One Track Mind: Frank Sinatra and Count Basie, "The Best Is Yet To Come" (1964)

The crashing brilliance of “The Best Is Yet To Come,” courtesy of Frank Sinatra and the Count Basie band, came to mind on this, the fifth anniversary of Something Else! Reviews. The site has evolved through a couple of iterations into the daily digest you see today and, in many ways, it feels like we’re just getting started …

As for Sinatra-Basie, well, our tune begins, as expected, with a lightly swinging piano aside. (Count Basie played with the kind of space you could guide battleships through.) His band then eases in behind, led by bassist George “Bumblebee” Catlett and just-right drummer Sonny Payne, while Sinatra (and, again, this is expected) approaches the lyric with a wink and a snap. As “Best is Yet to Come” builds to its middle, however, the Basie brass (with an assist from arranger Quincy Jones) creates a bold syncopation behind Sinatra, pushing him past his easy cool into a happy sway — and then into a grinding groove.

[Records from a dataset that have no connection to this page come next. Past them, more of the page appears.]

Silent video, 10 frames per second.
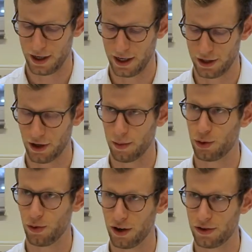it's up
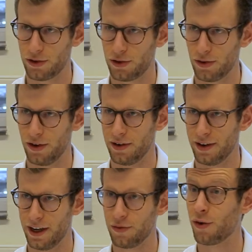to us to
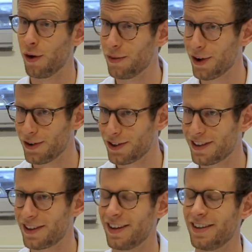inform
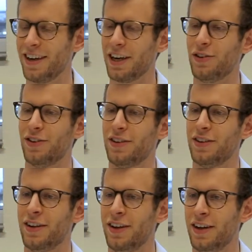those
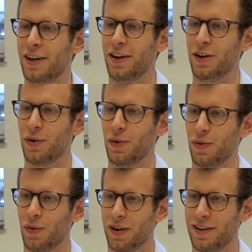sectors
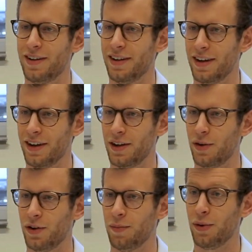what
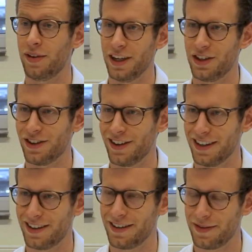the potential is.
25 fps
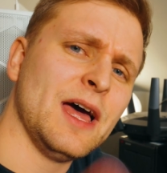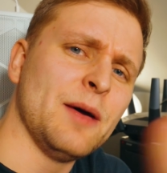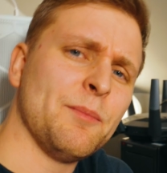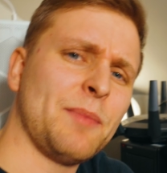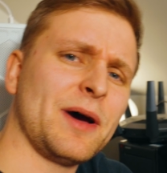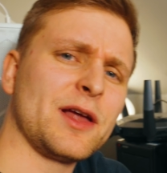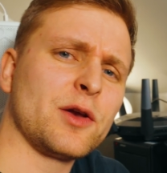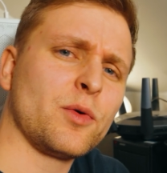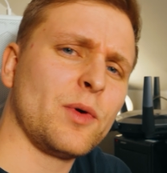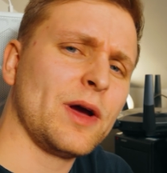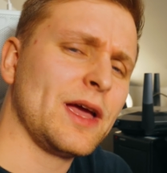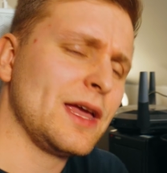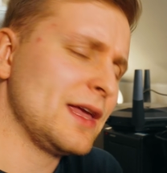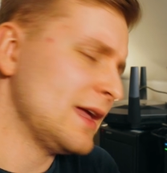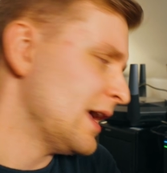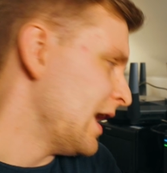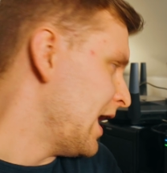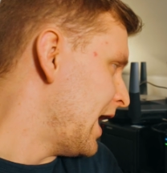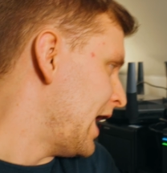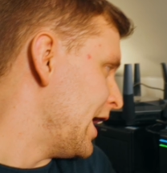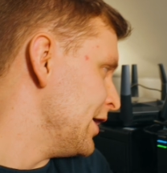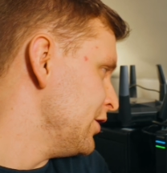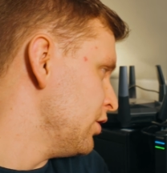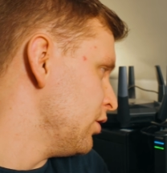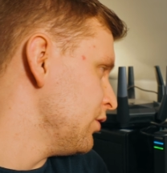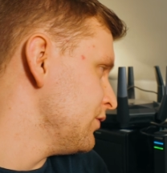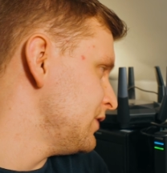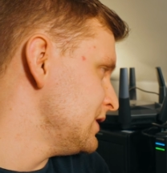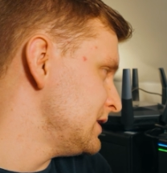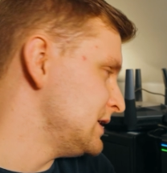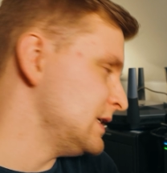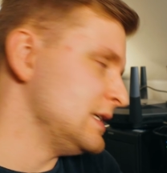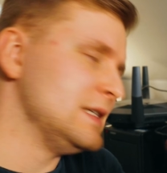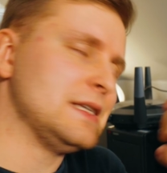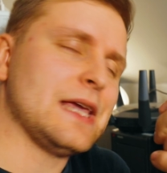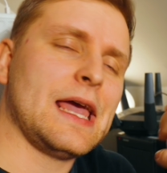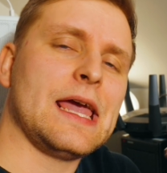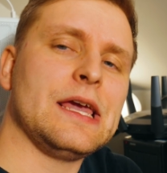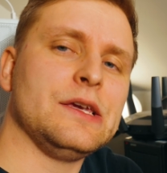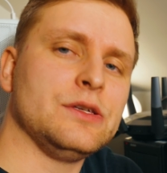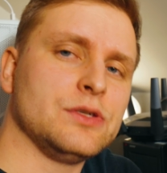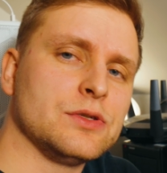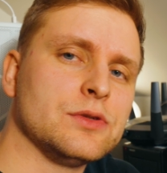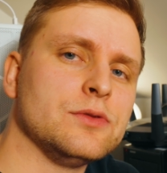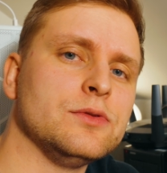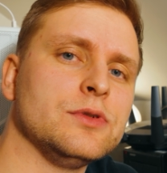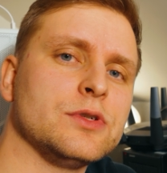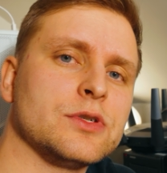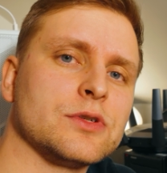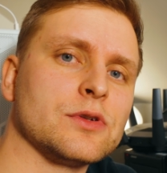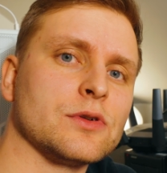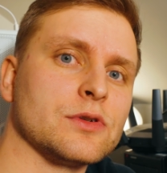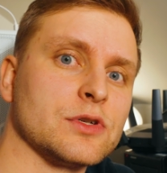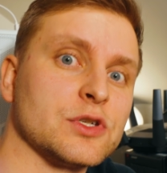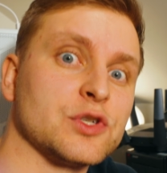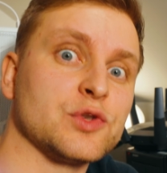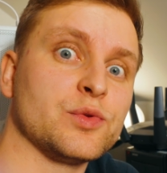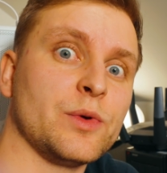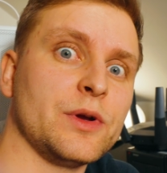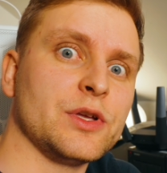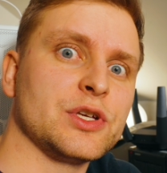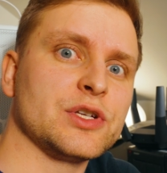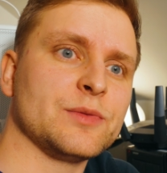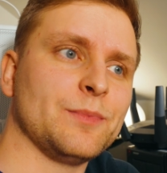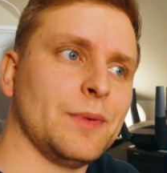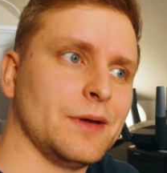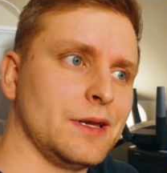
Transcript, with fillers: By the way, I know this is Asustor switch,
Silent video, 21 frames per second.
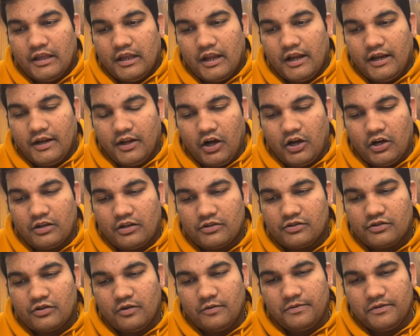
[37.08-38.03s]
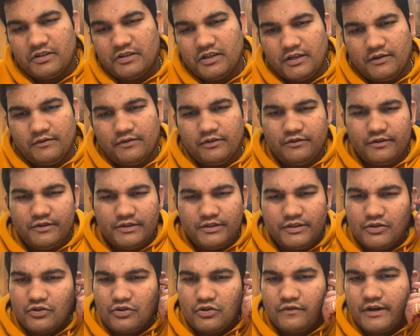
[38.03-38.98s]
And horoscope is
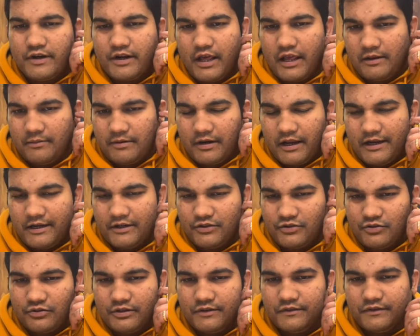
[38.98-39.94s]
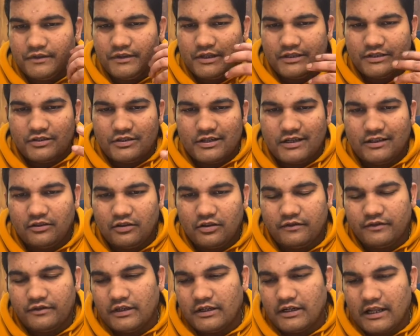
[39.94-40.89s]
influences over time, right? So if the strength
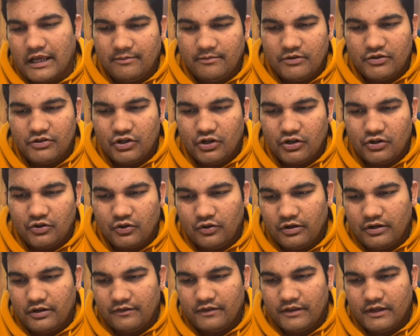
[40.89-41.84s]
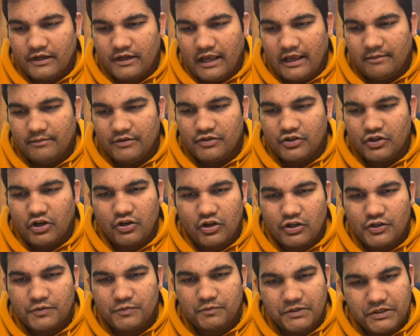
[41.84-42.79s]
of the time is not good, if the time is not
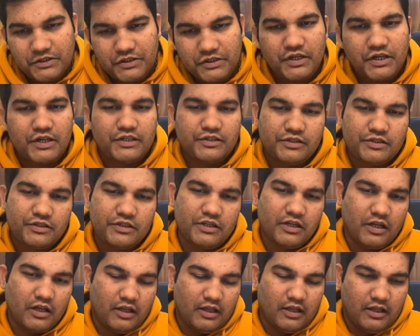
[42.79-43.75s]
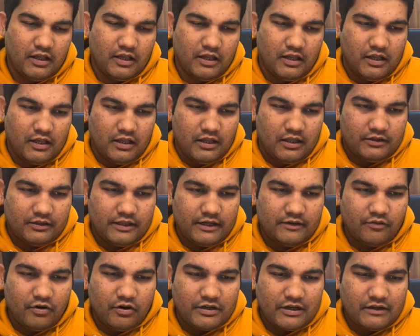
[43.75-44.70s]
auspicious,
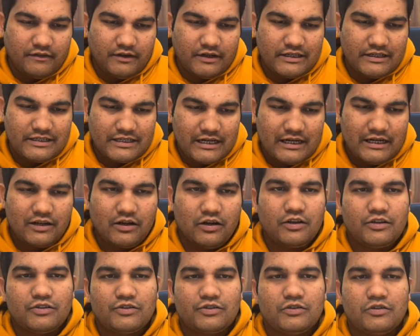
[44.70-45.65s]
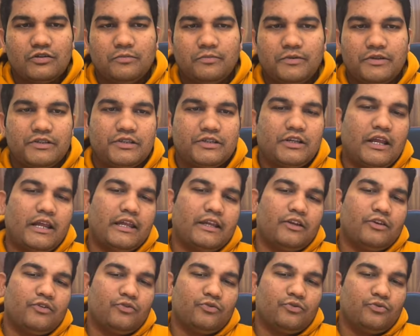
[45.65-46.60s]
then whatever result horoscope is
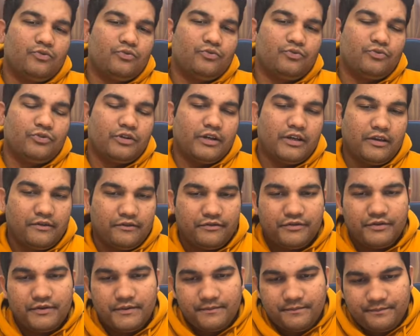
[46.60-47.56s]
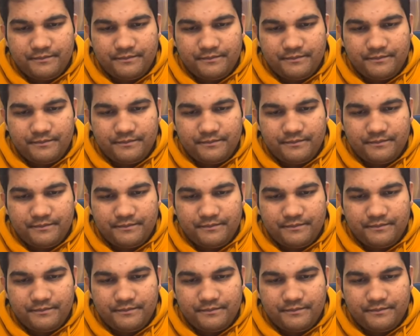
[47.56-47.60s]
trying to give,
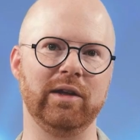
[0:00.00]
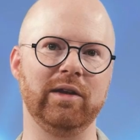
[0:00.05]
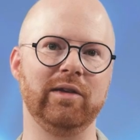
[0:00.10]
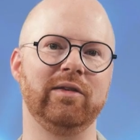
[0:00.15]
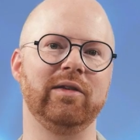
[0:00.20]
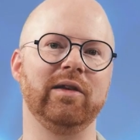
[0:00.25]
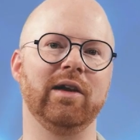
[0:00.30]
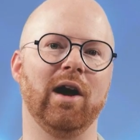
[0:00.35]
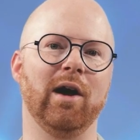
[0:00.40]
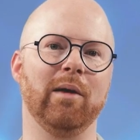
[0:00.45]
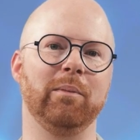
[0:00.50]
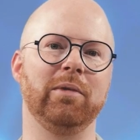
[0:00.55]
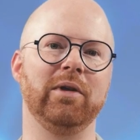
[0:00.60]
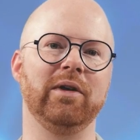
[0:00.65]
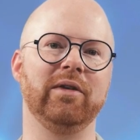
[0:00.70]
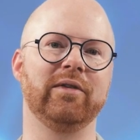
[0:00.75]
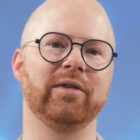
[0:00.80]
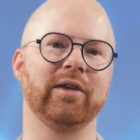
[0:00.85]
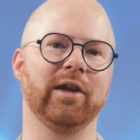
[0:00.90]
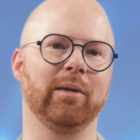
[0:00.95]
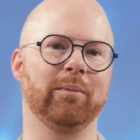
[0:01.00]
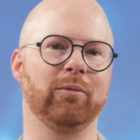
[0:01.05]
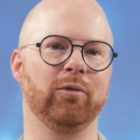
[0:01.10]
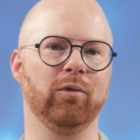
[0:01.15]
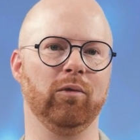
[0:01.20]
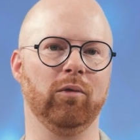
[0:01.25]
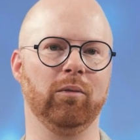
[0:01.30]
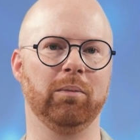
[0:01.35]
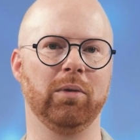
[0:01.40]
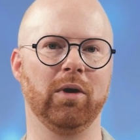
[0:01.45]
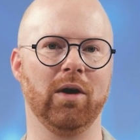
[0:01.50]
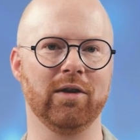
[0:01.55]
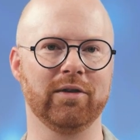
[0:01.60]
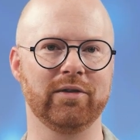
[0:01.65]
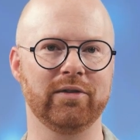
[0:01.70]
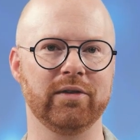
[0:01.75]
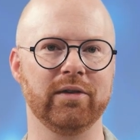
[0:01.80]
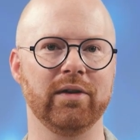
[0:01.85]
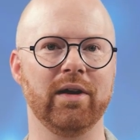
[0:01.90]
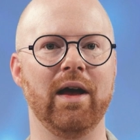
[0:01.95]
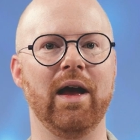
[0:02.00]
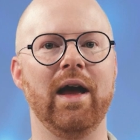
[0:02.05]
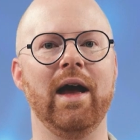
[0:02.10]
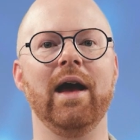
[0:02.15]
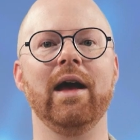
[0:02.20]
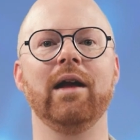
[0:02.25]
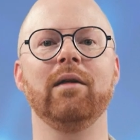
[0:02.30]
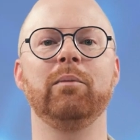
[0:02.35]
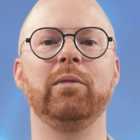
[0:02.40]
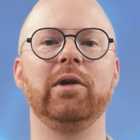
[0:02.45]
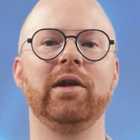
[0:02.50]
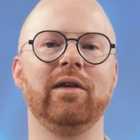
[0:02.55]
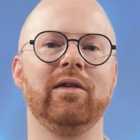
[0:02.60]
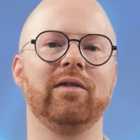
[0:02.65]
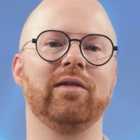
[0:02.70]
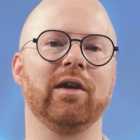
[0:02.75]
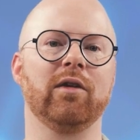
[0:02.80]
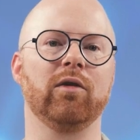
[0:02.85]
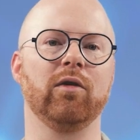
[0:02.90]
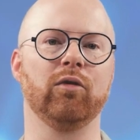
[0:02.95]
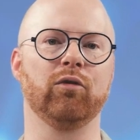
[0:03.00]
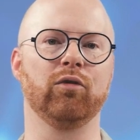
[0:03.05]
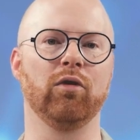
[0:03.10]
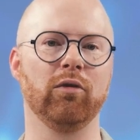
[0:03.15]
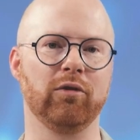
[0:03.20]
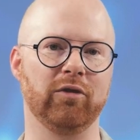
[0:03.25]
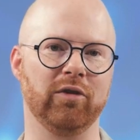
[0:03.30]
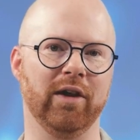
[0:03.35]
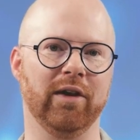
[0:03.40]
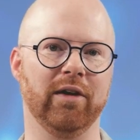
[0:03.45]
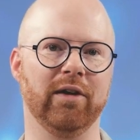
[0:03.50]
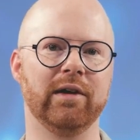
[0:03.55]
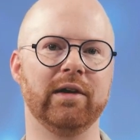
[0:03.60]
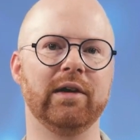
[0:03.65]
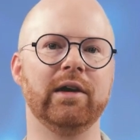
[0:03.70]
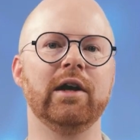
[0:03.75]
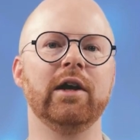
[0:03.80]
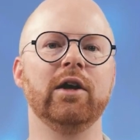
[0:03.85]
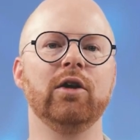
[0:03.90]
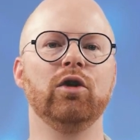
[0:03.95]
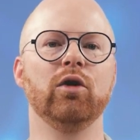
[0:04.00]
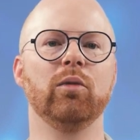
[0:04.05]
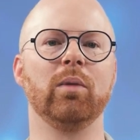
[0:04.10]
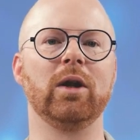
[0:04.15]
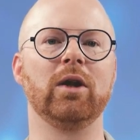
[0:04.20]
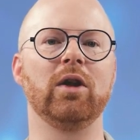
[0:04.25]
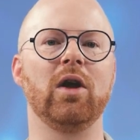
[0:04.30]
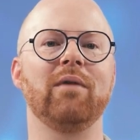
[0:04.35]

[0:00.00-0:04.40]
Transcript: EasyIP Setup Tool Plus and PTZ Control Center, you will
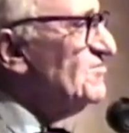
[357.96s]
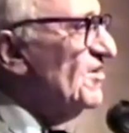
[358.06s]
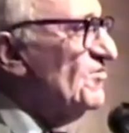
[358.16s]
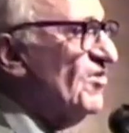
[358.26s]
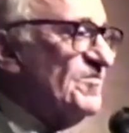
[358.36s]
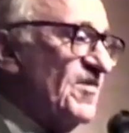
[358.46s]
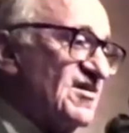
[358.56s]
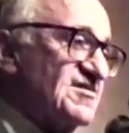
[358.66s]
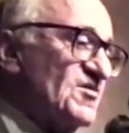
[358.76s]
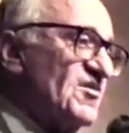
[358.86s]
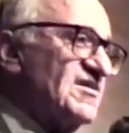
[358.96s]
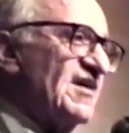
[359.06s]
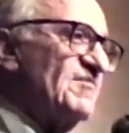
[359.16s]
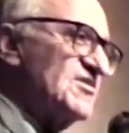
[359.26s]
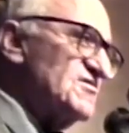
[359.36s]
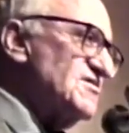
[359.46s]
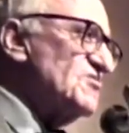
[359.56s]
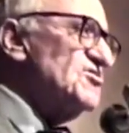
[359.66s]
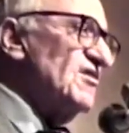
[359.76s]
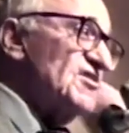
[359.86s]
one of Rothbard's laws. I have a bunch of
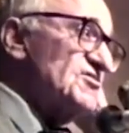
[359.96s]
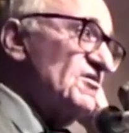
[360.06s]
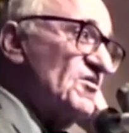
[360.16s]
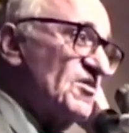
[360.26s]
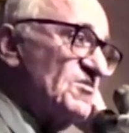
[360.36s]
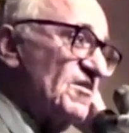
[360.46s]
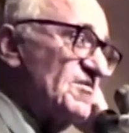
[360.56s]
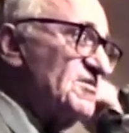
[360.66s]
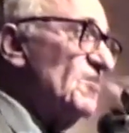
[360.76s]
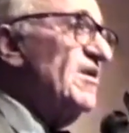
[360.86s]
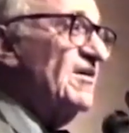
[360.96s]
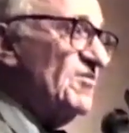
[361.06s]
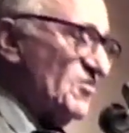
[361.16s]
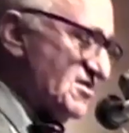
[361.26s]
sociological laws. One of them is nobody ever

The trumpet group, led by Al Porcino and George Cohn with returning visitor Harry “Sweets” Edison, starts by reeling off a bright blast. Soon, an enthralling, bordello-rattling kind of back-and-forth is underway, almost like a game of oneupsmanship between a surprised Sinatra — who had slipped away for this recording while filming the movie “None But the Brave,” even showing up for one rehearsal in an Army costume — and a randy Basie outfit that’s ready to roll.

The ’64 edition of this band, which also notably included saxophonist Frank Wess and guitarist Frank Green, had been together for a decade, and it plays with a fearsome thunder — all banging brass and careening reeds amidst a splashy rhythm. Basie himself (as per usual) is so deep, so aphoristic, in the mix that he becomes this unseen Svengali. “Wait until I draw you near!” Sinatra sings, almost bowled over, before the tune eases back into a sly horn signature to finish things.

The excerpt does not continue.